Knowing more about Rushdie
Rushdie has had the literary talent of puns, conceits, limericks, rhyming schemes since a long time, for he was a copywriter at the legendary Ogilvy Mather firm of advertising fame, being known for publicizing Aero, “the bubbliest milk chocolate you can buy.” He reputedly, aptly indelibly described the aerated candy bar as “”Adorabubble,” “Delectabubble,” “Irresistabubble,” and, when placed in store windows, “Availabubble here”, an ambitious, creative foreshadowing of a career that would be equal parts checkered, equal parts treasured, when the man went on an all India trip for his epic book, which is now known as Midnight’s Children, the book that transformed him from a non entity to a literary demigod.
A Booker prize later, affairs with a bevy of beautiful women like Clarissa Luard, Marianne Wiggins, Padma Lakshmi etc, which soon earned him the reputation of a womanizer extraordinaire, along with a rising socialite status and a body of work that never seemed to exhaust, even the brushing aside of the fatwa imposed on him after his controversial Satanic Verses, it felt rightly so that Rushdie, now known as Sir Salman Rushdie, was unstoppable.

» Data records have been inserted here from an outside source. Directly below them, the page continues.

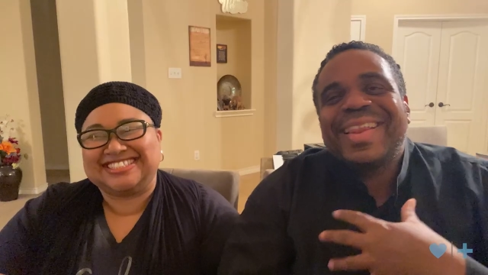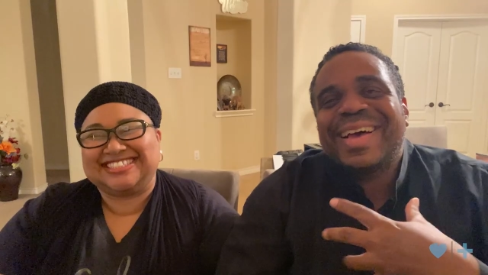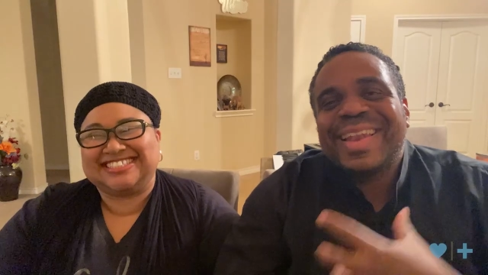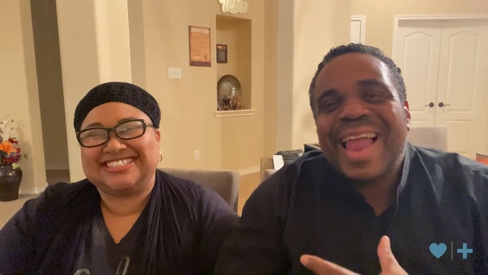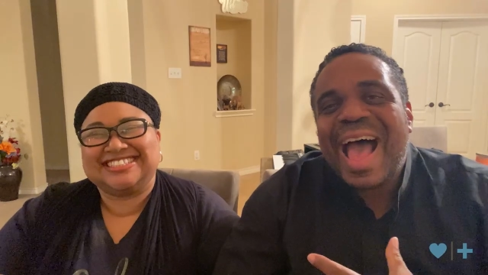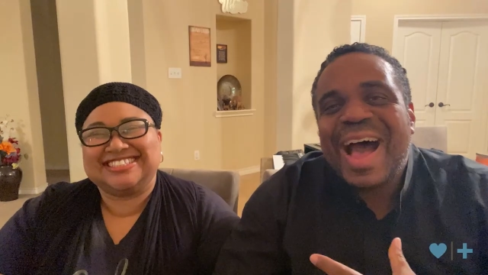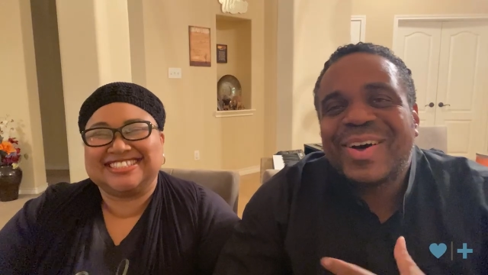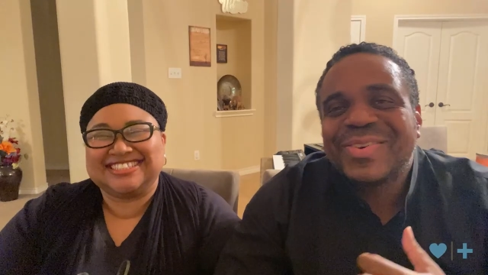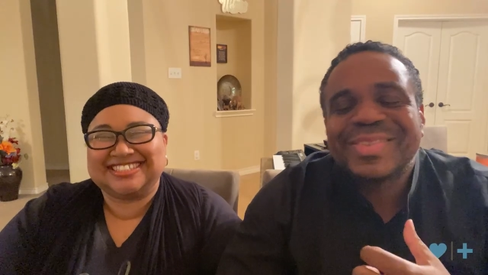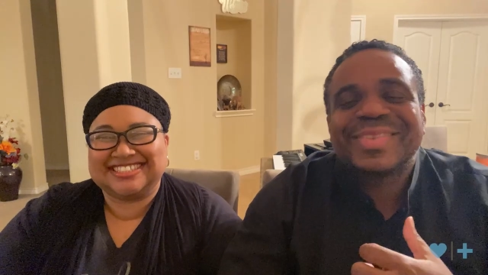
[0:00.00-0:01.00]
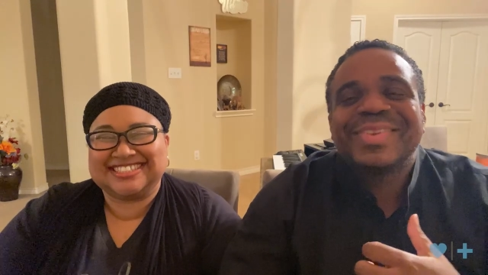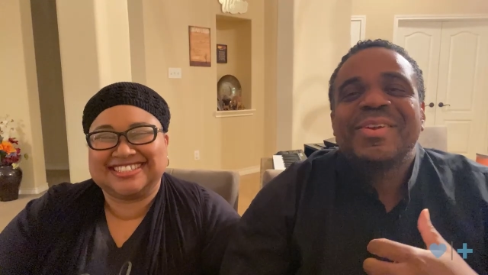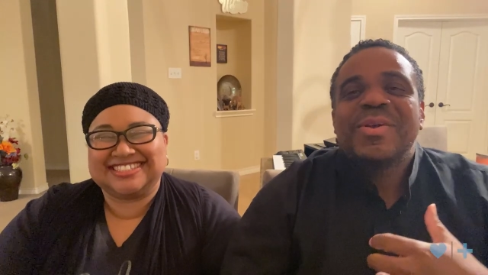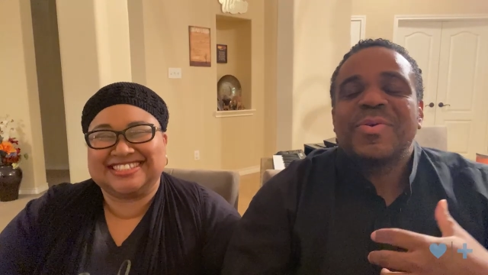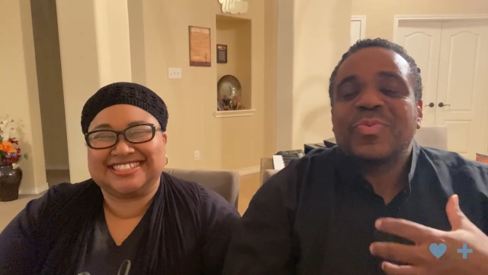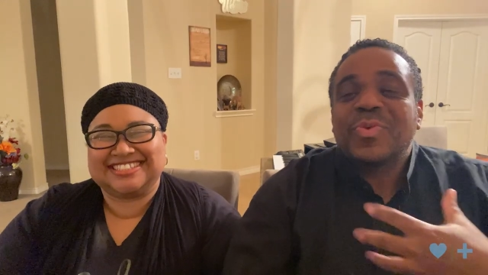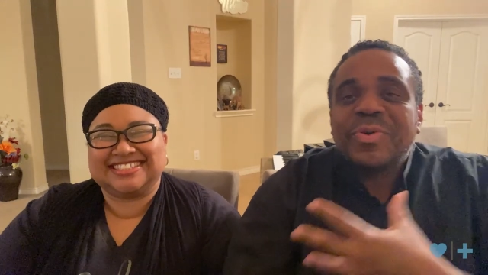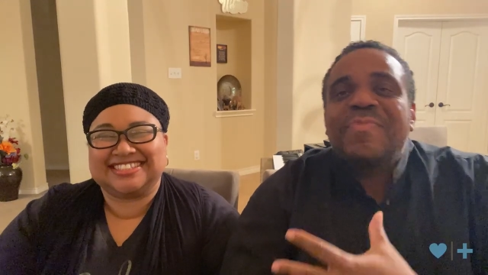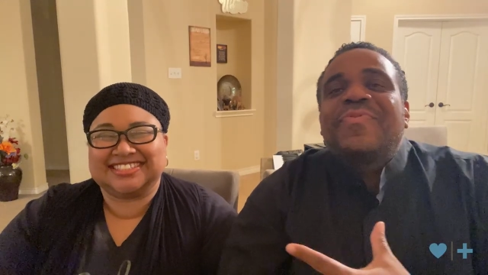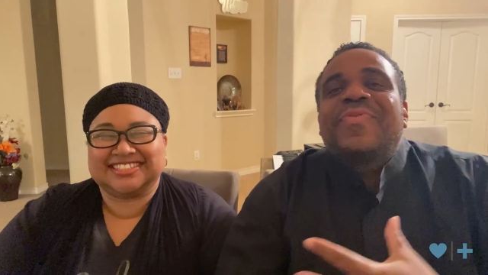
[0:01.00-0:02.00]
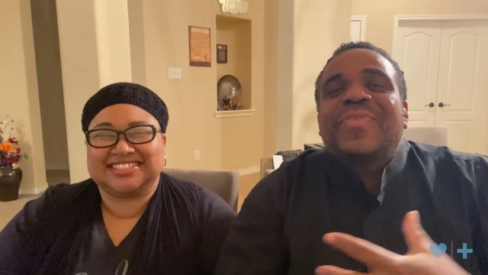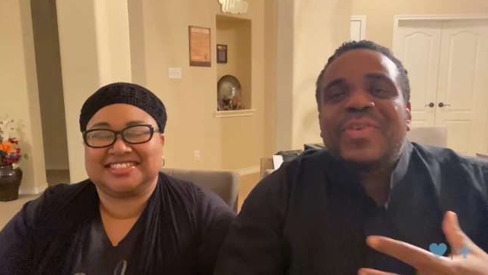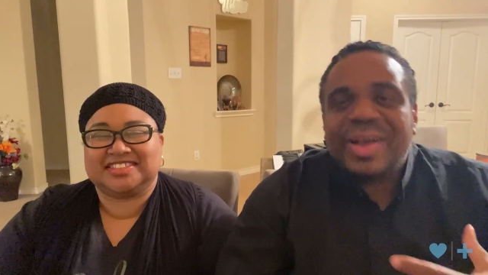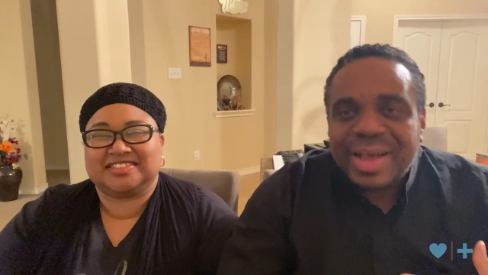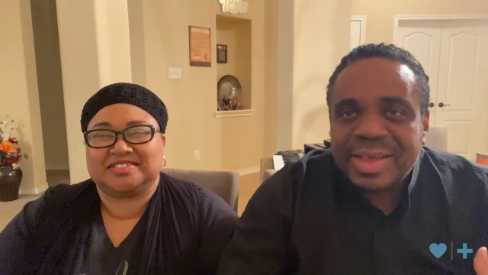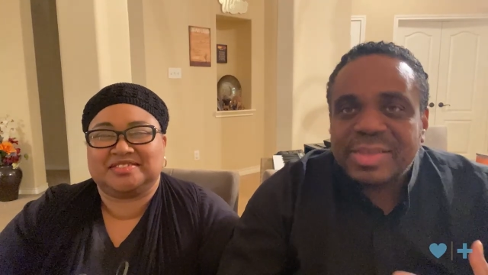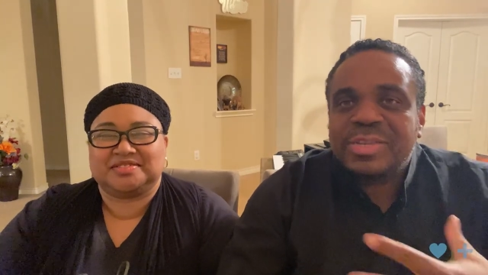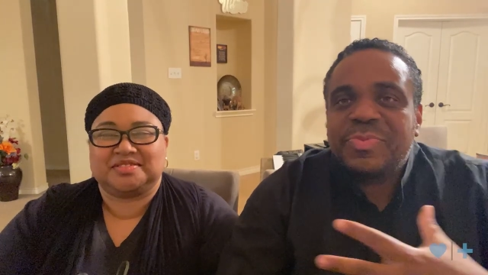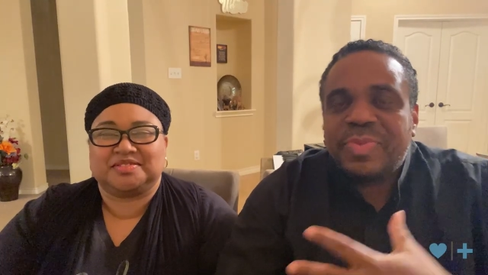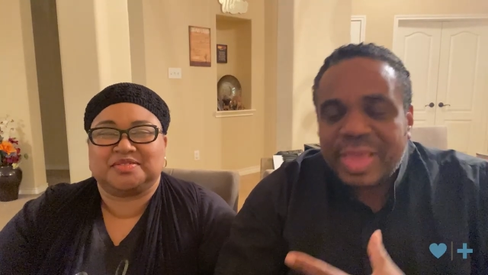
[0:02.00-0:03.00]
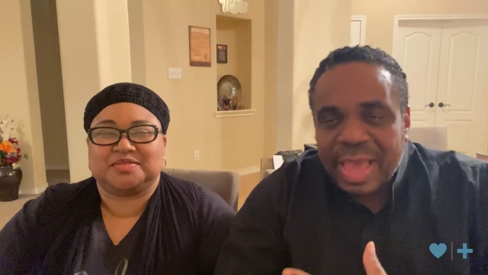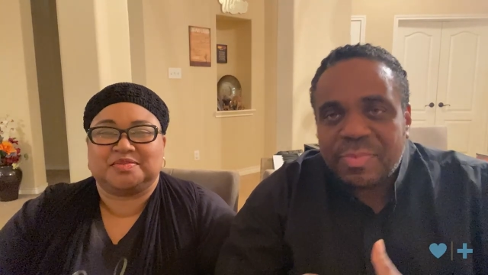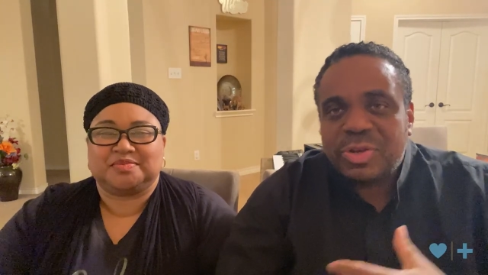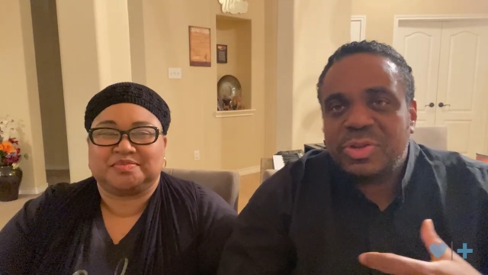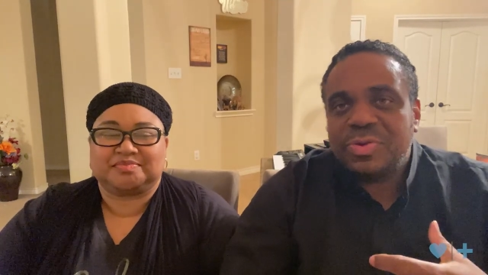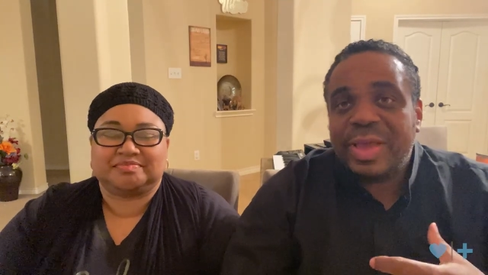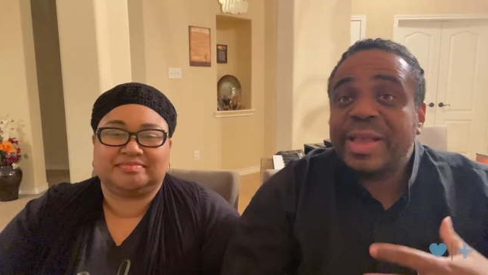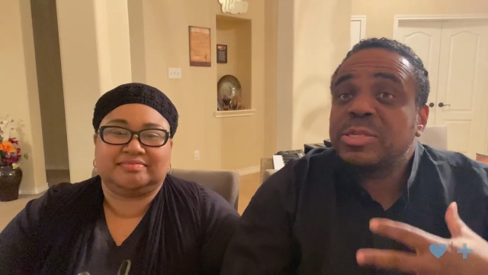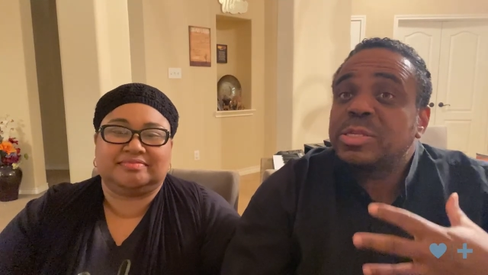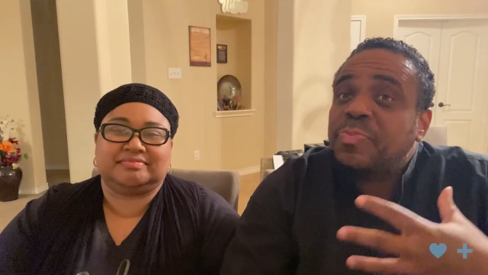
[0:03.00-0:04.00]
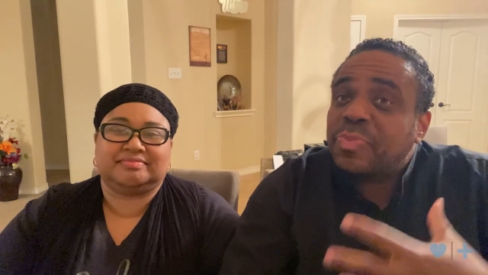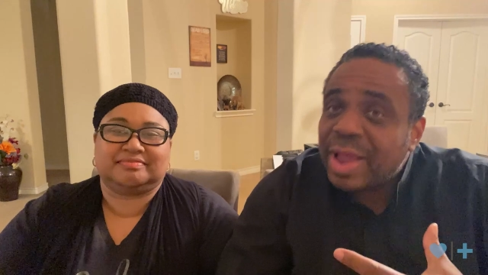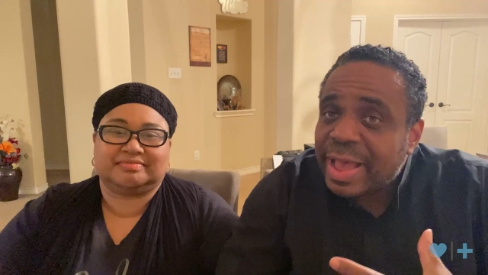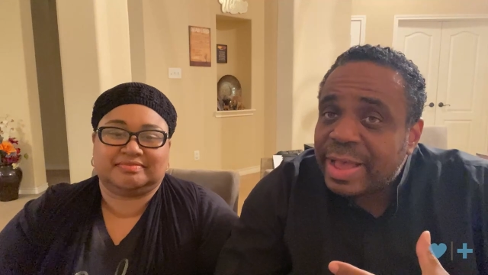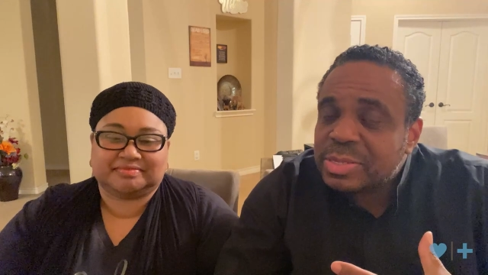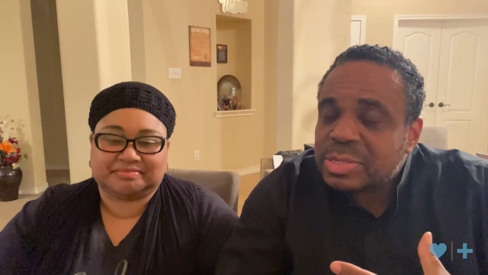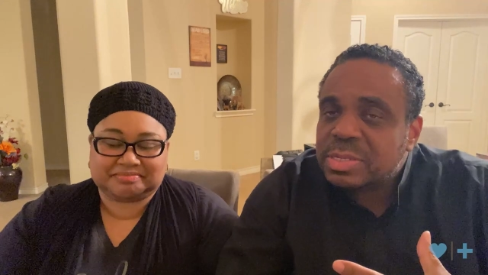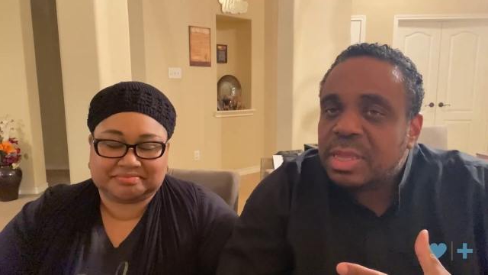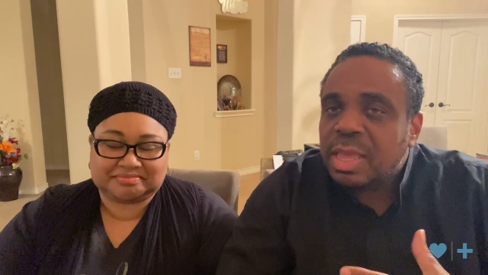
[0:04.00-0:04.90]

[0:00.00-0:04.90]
Speaker 1: allows room for us to be able to express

This notion marinated until it was rudely interrupted on the of 12th August 2022, the date when the looming fatwa curse finally caught up with him and led to a fully public, recorded stabbing by a 24 year old, Lebanese-American fanatic, Hadi Matar in Chautauqua Institution, Western New York. It has not dimmed his shine at all, rather enhanced it infinitely more, making one wonder if he is the permanent favorite of Pheme, the Greek goddess for fame.
One would expect clinks in his armors, after he lost function of his arm and eye, but instead of wallowing in self pity or tragicomedy, with a darkened lens on his piercing gaze, still retaining the piercing element, he looks and talks like John Wayne, the American actor famed for his portrayals of cowboys and tough men. The Oscar eluded Wayne till 1969, until he won it for True Grit, in which he portrayed Rooster Cogburn, a now famous film character, who shared one noticeable trait with Rushdie- the loss of an eye hidden by an eyepatch( in Rushdie’s case it is a lens although with the same effect) along with the everlasting manly dignity, no matter what the circumstance.
Joseph Anton, his nom de plume and also the subject of an official autobiography, has been in a lot of battles, private and public. But in his new novel, he has managed to give his battles, and even himself a sparkling, apt epitaph, which goes-Words Are the Only Victors.
Fancy a cup of coffee and the new Rushdie book? I sure do.